Alain Rousset : « Les jeunes, compétences premières des régions »

Alain Rousset, président de la région Aquitaine, met la jeunesse au cœur du débat politique.

Vous avez souhaité placer la question de la jeunesse au cœur de votre mandat. Pourquoi ce choix ?

Je considère que les jeunes constituent la compétence première des régions : lycées, apprentissage, formation, mobilités, les universités et l’insertion, ces problématiques sont au cœur de l’action des conseils régionaux. C’est un sentiment de responsabilité que nous avons, en tant qu’élus, pour cette tranche d’âge qui va de 14 à 25 ans et qui doit, sur son territoire grandir, s’orienter, se former et s’insérer. Je pense plus particulièrement aux jeunes des quartiers populaires pour qui l’accès à l’orientation, à la culture, aux nouvelles techniques de communication ou encore à l’apprentissage des langues étrangères sont tellement déterminants. C’est pour cela que nous mettons en avant l’idée d’un service public de l’orientation, de la formation et de l’emploi. Les régions seraient les pilotes de ce service public innovant en direction des jeunes qui ne consisterait pas à créer de nouvelles administrations, mais à essayer d’inventer des politiques. Leur but, lever les obstacles à la poursuite des études ou à la recherche de qualification. Logement, coût des études, filières de formations et emploi : nous voulons nous saisir de ces chantiers en mettant les jeunes au cœur des préoccupations des régions.

Que vous inspire l’engagement des jeunes ? Et plus particulièrement dans les quartiers populaires ?

Cela m’inspire avant tout un sentiment d’optimisme puisque c’est eux qui feront du monde d’aujourd’hui la société de demain. Si pour certains d’entre eux nous pouvons être inquiets, les actions d’accompagnement, de jeune à jeune, qui font tomber les barrières d’une relation professorale sont des réponses essentielles. Cela me rappelle d’ailleurs une initiative engagée depuis plus de 15 ans sur la commune de Pessac.

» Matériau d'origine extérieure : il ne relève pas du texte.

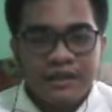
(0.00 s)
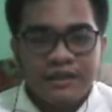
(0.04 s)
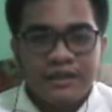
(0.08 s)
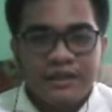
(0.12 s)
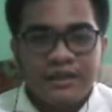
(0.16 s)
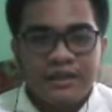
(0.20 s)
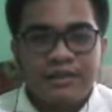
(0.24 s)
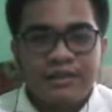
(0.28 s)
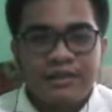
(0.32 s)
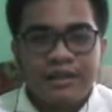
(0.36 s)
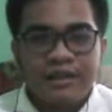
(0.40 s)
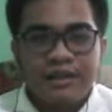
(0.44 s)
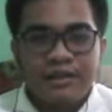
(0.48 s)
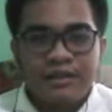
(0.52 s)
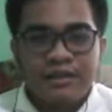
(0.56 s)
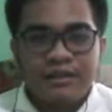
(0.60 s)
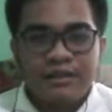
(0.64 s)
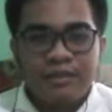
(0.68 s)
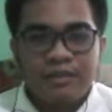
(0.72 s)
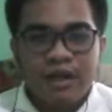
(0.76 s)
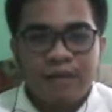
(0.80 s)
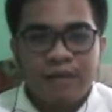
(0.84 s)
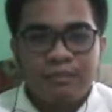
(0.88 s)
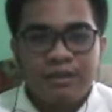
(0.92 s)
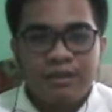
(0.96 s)
stringers
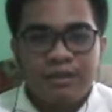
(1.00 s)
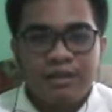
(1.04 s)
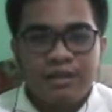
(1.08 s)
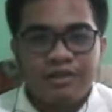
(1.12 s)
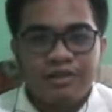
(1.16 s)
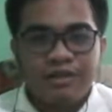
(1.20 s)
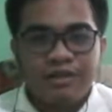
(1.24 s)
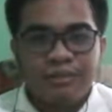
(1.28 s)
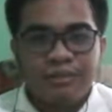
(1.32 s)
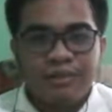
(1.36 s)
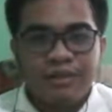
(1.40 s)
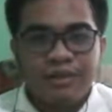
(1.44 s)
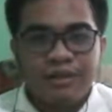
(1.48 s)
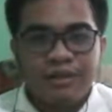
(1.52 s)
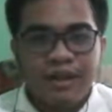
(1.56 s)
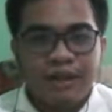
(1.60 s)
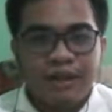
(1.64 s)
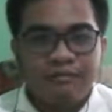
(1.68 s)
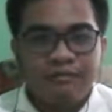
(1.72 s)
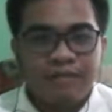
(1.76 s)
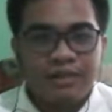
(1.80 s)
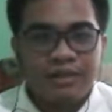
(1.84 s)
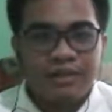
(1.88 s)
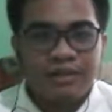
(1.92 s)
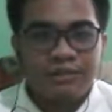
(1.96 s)
to help distribute
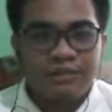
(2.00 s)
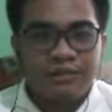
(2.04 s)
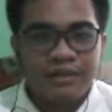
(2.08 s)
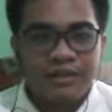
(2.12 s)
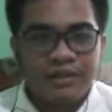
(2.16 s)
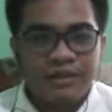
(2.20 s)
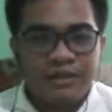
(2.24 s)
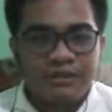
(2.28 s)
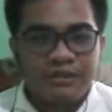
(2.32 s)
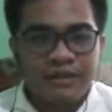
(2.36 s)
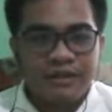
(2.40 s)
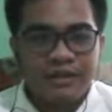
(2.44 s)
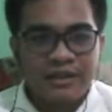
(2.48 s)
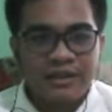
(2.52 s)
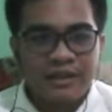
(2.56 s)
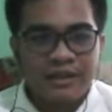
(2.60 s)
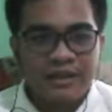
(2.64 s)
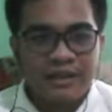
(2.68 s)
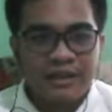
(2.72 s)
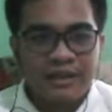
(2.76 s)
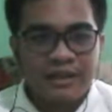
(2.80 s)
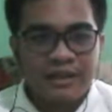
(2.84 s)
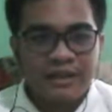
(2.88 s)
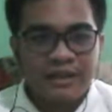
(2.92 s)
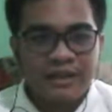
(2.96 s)
and reduce the stresses
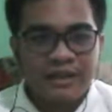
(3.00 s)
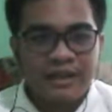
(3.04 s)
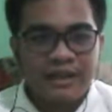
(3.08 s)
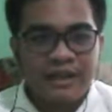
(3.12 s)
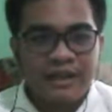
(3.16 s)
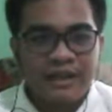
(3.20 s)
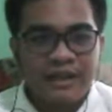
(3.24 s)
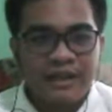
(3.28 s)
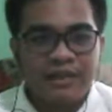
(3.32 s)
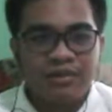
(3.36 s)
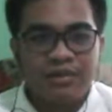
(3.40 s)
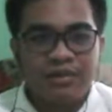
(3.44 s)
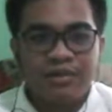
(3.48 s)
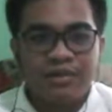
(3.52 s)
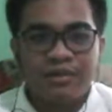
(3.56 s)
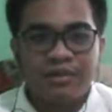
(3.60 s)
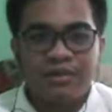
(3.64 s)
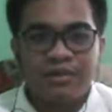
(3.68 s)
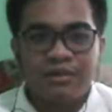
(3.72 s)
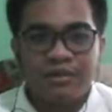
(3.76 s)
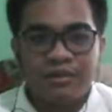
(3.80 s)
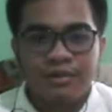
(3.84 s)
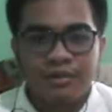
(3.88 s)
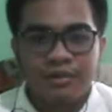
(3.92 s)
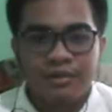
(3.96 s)
that the skin has to
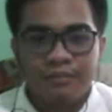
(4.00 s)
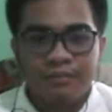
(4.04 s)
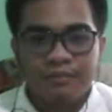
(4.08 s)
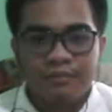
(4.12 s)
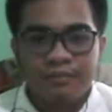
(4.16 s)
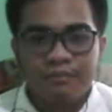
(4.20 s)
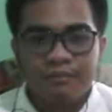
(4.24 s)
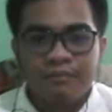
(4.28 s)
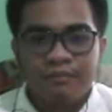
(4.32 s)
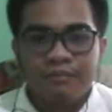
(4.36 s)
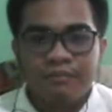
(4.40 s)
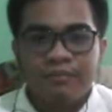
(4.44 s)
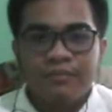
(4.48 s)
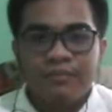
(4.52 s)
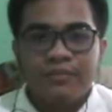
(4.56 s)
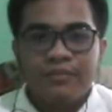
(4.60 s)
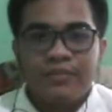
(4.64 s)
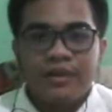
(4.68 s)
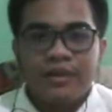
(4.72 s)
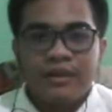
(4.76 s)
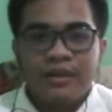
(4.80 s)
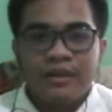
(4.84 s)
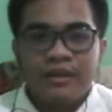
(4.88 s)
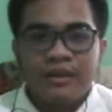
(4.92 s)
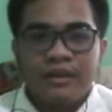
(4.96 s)
endure.
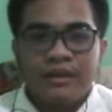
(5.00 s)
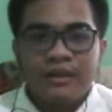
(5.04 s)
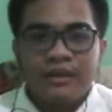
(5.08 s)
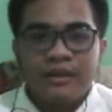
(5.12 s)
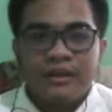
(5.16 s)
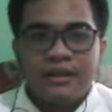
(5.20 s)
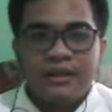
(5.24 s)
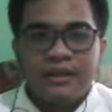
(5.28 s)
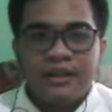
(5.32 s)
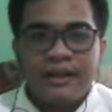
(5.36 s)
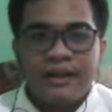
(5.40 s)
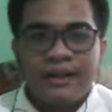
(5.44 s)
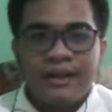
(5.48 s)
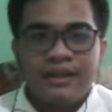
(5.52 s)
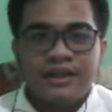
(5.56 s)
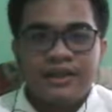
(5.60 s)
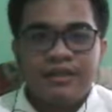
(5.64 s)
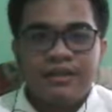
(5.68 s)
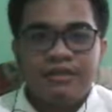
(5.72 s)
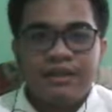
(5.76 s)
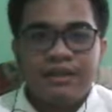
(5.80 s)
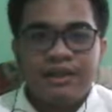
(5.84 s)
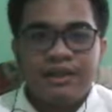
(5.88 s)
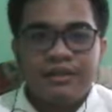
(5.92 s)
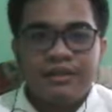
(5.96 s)
Each
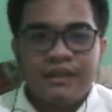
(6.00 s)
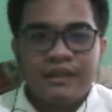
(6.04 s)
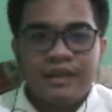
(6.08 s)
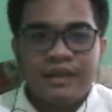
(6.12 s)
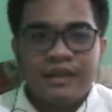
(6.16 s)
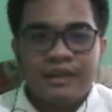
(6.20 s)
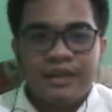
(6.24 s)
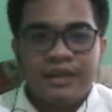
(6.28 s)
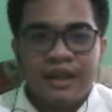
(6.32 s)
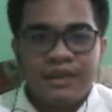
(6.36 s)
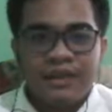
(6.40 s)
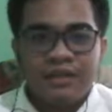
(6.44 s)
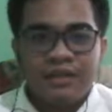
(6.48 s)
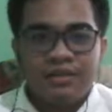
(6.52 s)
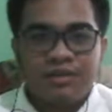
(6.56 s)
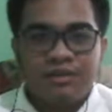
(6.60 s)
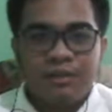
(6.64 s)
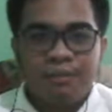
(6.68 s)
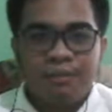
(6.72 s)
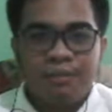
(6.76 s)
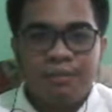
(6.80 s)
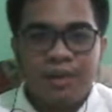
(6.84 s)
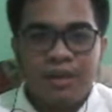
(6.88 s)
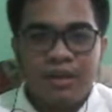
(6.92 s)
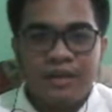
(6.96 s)
stringer is attached to
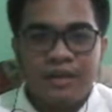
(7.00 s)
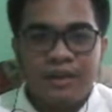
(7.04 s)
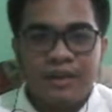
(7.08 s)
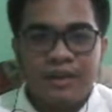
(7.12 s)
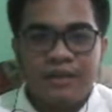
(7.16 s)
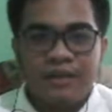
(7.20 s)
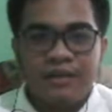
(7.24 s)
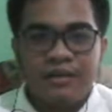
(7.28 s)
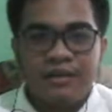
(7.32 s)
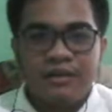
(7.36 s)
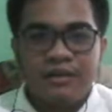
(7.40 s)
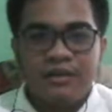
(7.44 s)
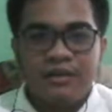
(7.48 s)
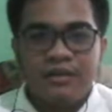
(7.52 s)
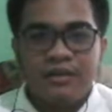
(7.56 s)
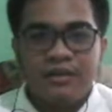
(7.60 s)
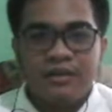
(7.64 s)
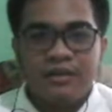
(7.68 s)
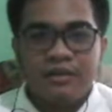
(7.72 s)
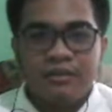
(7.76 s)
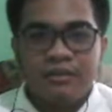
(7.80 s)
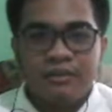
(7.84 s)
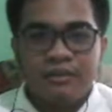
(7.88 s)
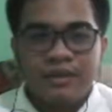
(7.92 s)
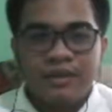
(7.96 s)
a bulkhead,
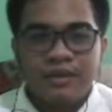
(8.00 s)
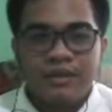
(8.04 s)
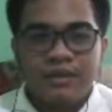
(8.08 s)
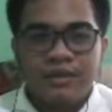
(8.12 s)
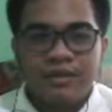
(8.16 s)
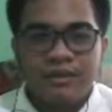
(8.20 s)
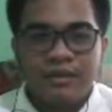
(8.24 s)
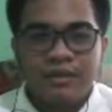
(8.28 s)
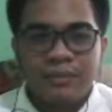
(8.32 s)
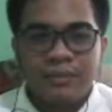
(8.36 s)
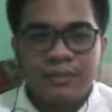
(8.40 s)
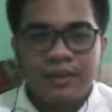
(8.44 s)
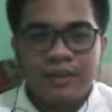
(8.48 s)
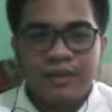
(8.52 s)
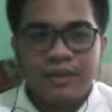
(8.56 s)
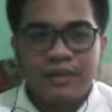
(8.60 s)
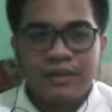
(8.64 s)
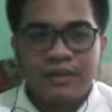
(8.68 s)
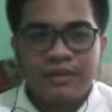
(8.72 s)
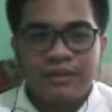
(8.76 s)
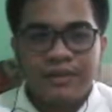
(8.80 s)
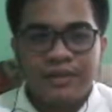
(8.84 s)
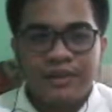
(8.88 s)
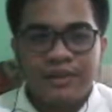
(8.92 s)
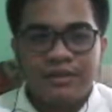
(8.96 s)
which is also part
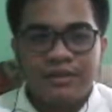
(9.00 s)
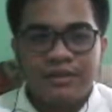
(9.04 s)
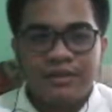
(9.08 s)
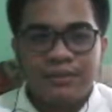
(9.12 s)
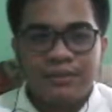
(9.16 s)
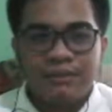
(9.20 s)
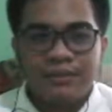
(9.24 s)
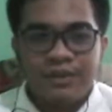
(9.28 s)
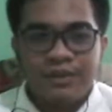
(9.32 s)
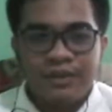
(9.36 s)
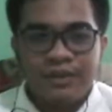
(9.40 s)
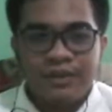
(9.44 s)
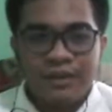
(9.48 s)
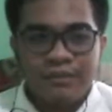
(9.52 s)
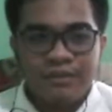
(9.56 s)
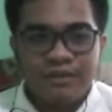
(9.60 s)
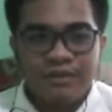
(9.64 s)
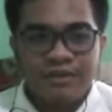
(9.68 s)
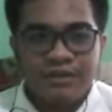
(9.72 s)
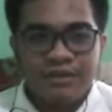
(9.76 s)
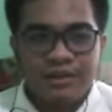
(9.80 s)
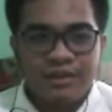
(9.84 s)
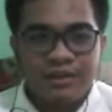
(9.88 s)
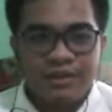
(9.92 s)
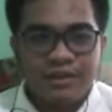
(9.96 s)
of its
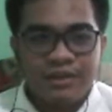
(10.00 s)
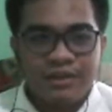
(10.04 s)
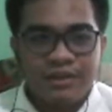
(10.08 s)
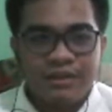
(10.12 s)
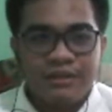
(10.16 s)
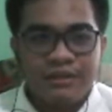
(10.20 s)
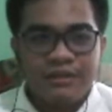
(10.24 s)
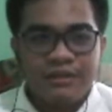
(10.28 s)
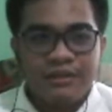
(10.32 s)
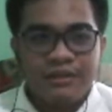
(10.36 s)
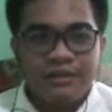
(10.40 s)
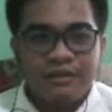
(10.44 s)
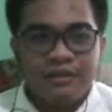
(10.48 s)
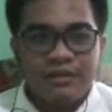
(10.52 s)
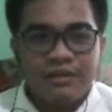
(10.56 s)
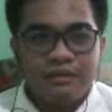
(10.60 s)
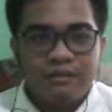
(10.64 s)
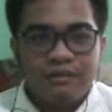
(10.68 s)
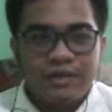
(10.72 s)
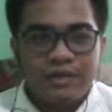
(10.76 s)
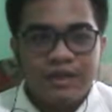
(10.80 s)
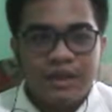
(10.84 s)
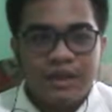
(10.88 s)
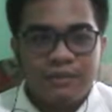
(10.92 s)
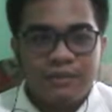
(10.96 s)
substructure,
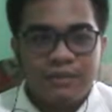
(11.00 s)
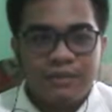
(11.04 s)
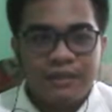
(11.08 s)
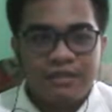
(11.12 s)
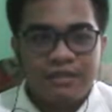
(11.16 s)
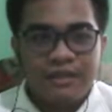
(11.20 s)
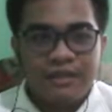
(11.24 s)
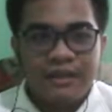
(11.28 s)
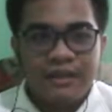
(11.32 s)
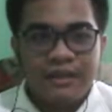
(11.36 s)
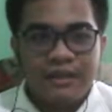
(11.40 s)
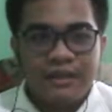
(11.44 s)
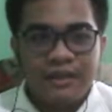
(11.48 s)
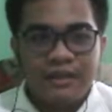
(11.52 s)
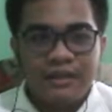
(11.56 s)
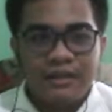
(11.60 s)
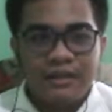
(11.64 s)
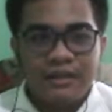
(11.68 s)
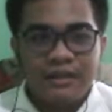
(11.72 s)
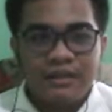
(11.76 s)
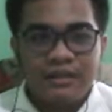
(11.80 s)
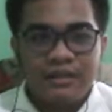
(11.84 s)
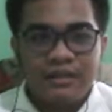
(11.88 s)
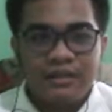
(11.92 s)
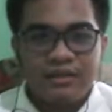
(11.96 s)
which helps
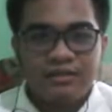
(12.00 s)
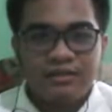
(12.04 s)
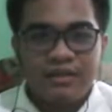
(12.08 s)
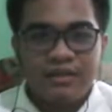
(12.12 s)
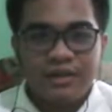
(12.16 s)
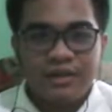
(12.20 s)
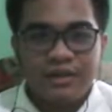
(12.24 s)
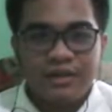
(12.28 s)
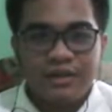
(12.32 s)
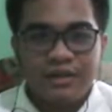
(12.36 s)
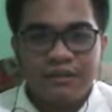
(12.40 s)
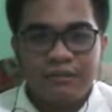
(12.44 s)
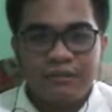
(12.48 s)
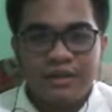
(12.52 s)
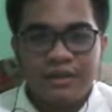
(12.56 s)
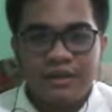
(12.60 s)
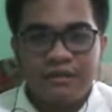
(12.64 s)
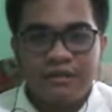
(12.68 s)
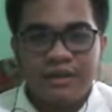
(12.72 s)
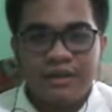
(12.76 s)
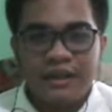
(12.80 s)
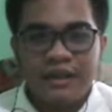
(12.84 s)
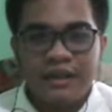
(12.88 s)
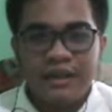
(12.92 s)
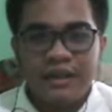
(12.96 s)
strengthen the structure
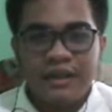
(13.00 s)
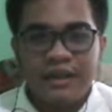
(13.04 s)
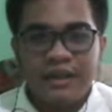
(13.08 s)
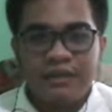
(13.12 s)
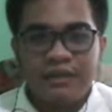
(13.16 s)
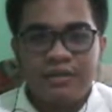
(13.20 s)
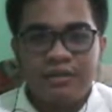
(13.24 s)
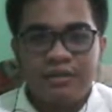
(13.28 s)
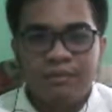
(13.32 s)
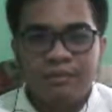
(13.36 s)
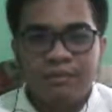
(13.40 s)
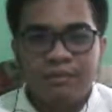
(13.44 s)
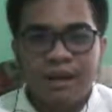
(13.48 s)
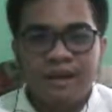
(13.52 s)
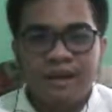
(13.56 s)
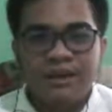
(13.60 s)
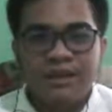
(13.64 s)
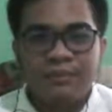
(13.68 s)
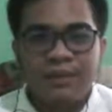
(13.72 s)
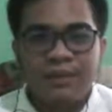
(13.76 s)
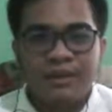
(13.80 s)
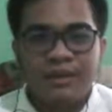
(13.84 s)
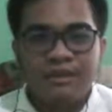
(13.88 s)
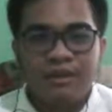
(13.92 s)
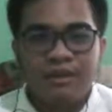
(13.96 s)
without the need to
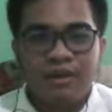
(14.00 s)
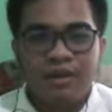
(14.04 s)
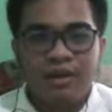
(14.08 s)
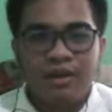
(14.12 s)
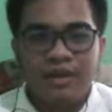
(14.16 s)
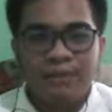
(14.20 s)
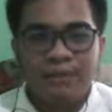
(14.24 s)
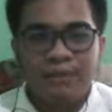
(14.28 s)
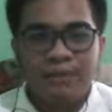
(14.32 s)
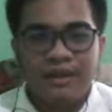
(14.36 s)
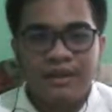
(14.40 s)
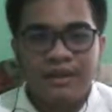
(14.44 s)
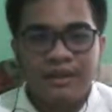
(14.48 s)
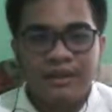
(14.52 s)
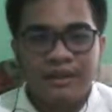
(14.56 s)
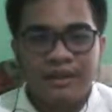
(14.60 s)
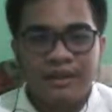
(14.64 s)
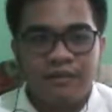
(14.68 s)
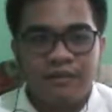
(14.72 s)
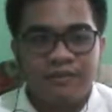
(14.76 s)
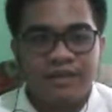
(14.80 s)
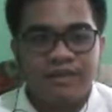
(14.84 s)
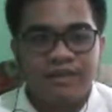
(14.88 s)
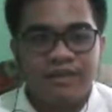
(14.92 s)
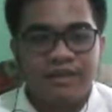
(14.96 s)
maximize occupancy
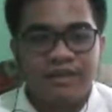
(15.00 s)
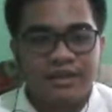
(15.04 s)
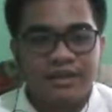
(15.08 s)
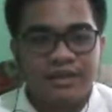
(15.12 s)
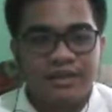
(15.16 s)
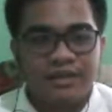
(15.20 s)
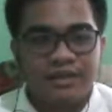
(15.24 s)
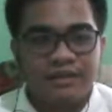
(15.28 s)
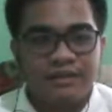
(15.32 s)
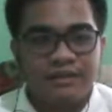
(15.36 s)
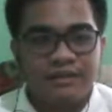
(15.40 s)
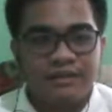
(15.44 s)
of struts.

A partir d’une idée originale émanant de mon équipe et avec le soutien d’étudiants réunis dans une association de juristes, nous avons mis en place une maison des services publics : la Plateforme des services au public, devenue ensuite « Maison du Droit ». La présence de l’université a permis que des étudiants se mobilisent bénévolement avec un résultat très positif. Favoriser l’engagement des jeunes, dans un esprit de mixité sociale, cela suppose que l’on puisse avoir une action structurelle avec les communes, pour changer l’urbanisme des cités afin qu’elles s’ouvrent sur la ville. Il faut y remettre du service public et en premier lieu celui de l’orientation et de l’information. Enfin, le dernier enjeu est de créer des dispositifs qui permettent de mettre ensemble deux jeunesses (les étudiants et les jeunes des quartiers populaires) et de les croiser.

Avec l’expérimentation des KAPS, l’Afev a ouvert un nouveau chantier en liant la cohabitation de jeunes avec un projet de solidarité. Quel est votre point de vue sur ce genre de dispositif ?

Tout d’abord il faut souligner que le logement est notamment un problème auquel l’organisation administrative de notre pays a du mal à répondre. Les arbitrages se faisant au niveau de l’Etat, avec des processus lourds … quand il faut prendre une décision, il n’y a souvent plus de pilote ! C’est pour cela qu’il faut que l’Acte 3 de la décentralisation détermine qui dirige la politique publique. Concernant l’emploi et le logement, les deux préoccupations principales des jeunes, il y a clairement un problème de pilotage de l’action publique. Les régions se sont engagées dans des actions volontaristes pour le logement de jeunes : étudiants, apprentis, jeunes travailleurs, mais cette mobilisation extrêmement forte doit être soutenue par des ressources dynamiques. La question de la cohabitation est un bon exemple : nous avons ouvert des cités étudiantes pendant l’été, pour des travailleurs saisonniers, pour les jeunes travailleurs ou encore pour les jeunes en alternance. Ceux-ci se mêlant donc à des étudiants qui y habitent parfois à l’année. Nous devons trouver d’autres dispositifs similaires afin de mixer les publics. Pour autant, on n’offrira pas de solution au logement des jeunes s’il n’y a pas un effort de construction important. Au-delà, il faut pouvoir leur en garantir l’accès, pour que l’autonomie d’un jeune ne soit pas freinée pour des raisons financières. C’est le sens du dispositif Clé Aquitaine, une aide à la caution locative et au dépôt de garantie pour les jeunes, lancé dans ma région avec un taux d’échec dérisoire. Enfin, la réussite de l’expérimentation KAPS montre bien qu’il y a quelques éléments clés qui doivent nous orienter : la relation de confiance, le réseau local et la proximité.